A neighbour who uses oil recently changed to kerosense oil and said it was much cheaper.  He had his oil tank cleaned of gas oil for the kerosene.  Would be this be a better option.  I would appreciate any help.

Thanks


----------



## Leo (22 May 2013)

Gas is cheaper, ~7.7c per kWh versus 10c for oil. Take a look at the SEAI fuel cost [broken link removed]. Gas oil and kerosene oil are pretty much the same price.

If you have the option to switch to natural gas, go for it.


----------



## Mijne (24 May 2013)

Leo

Many thanks for your help.  I found the SEAI fuel cost comparison very useful.
Just one more question is there much difference between the price of a condensing oil burner and a condensing gas burner.

Thank you.


----------



## Leo (24 May 2013)

Should be pretty similar. There are previous threads on both here, you'll find some prices in those.

Remember there are SEAI grants available for heating system upgrades.


----------



## Mijne (28 May 2013)

Leo  

Thanks again for all your help.  
 Would you know anything on double glazed windows versus triple glazed? I need to upgrade windows at back - old double glaze.  My front ones seem fine (replaced double glazed less than 10 years ago) except one where the sealant has gone.  It seems expensive to have to replace all 4 at the front when there is a problem with only one window.  As I need to replace the back ones would it be better to have it repaired than replace all 4 windows at the front.  I do not think you can replace one window as it would look different than the others.  Confused!!

Any ideas.

Mijne


----------



## Jazz01 (28 May 2013)

In relation to the windows - even in 10 years, windows have come on a lot (_down in relation to the u value_). Depending on the frame that exists at the moment, you might just be able to replace the glass section. What type of frame do you have? 

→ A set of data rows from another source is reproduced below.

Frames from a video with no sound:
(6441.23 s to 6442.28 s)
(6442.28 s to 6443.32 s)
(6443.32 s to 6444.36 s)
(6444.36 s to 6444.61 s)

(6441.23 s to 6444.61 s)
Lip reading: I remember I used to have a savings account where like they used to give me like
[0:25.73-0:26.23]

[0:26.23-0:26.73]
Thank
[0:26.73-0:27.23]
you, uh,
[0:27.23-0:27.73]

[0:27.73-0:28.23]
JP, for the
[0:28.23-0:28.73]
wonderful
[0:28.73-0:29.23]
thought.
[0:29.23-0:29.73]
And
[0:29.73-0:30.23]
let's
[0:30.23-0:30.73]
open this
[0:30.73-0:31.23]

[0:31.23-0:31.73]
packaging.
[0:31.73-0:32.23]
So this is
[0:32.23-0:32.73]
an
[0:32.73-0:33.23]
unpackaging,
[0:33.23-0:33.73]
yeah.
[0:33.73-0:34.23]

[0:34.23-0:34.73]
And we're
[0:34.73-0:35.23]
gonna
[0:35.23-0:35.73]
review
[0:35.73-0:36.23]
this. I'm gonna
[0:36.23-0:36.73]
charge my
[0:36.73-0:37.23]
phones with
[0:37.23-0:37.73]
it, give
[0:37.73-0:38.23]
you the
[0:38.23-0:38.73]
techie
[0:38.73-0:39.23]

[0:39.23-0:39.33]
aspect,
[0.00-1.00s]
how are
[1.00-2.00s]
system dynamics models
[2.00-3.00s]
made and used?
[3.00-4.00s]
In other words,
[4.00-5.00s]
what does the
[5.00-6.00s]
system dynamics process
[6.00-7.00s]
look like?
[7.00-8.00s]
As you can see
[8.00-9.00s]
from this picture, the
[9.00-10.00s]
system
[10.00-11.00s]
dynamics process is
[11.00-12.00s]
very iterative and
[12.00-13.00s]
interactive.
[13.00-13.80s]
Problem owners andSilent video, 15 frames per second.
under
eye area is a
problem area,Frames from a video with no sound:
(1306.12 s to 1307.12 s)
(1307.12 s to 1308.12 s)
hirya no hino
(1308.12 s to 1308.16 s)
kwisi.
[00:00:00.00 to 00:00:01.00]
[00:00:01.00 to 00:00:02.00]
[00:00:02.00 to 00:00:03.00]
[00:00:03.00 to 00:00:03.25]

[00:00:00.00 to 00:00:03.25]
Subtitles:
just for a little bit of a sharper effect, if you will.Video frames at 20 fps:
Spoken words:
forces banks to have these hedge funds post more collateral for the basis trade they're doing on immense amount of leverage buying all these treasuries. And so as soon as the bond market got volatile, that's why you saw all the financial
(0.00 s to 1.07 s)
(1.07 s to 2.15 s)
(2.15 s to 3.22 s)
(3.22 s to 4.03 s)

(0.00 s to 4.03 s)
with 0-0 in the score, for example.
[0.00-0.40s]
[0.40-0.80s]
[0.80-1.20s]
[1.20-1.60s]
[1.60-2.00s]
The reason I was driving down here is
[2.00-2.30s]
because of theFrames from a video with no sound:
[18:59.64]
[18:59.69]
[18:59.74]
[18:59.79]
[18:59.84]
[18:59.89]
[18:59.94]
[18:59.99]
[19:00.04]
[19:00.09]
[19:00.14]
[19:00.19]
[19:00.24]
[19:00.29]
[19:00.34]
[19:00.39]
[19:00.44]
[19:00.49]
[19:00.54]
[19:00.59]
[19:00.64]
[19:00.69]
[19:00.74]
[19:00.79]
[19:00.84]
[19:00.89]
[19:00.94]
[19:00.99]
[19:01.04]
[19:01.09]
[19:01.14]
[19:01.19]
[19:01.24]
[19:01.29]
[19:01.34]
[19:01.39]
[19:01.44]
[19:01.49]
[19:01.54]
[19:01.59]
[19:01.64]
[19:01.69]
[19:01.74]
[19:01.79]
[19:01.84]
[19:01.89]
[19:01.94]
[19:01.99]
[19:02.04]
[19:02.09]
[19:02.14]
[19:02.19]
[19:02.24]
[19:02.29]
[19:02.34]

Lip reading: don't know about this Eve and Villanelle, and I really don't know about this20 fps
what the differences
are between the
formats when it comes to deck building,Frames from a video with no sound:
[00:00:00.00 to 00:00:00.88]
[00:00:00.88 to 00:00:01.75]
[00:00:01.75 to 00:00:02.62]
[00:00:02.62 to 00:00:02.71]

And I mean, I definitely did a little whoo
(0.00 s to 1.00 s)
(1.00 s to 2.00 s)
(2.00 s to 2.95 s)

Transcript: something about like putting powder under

In discussions on windows, it's mostly on the u value of the window (frame & glass) - once you get that from possible suppliers, you are able to compare like with like... Re triple glazed - more expensive, but supposed to be great for keeping the noise of the outside world - outside...


----------



## wbbs (28 May 2013)

I have Calor gas tank, was very happy with it for years, there was a once off annual fee for the tank of around €70 but they increased it last year to €200.  Not as happy now


----------



## Leo (29 May 2013)

Mijne said:


> Leo
> 
> Thanks again for all your help.
> Would you know anything on double glazed windows versus triple glazed?



No problem. 

Could you post the window question in a new thread, or an existing relevant one such as this one? You're not going to get too many window experts looking in a thread about central heating.


----------



## Mijne (29 May 2013)

Leo  

Thanks. Will do.


----------



## Mijne (29 May 2013)

Jazzo1

Thanks for clairifying the matter about the u value.

Mijne


----------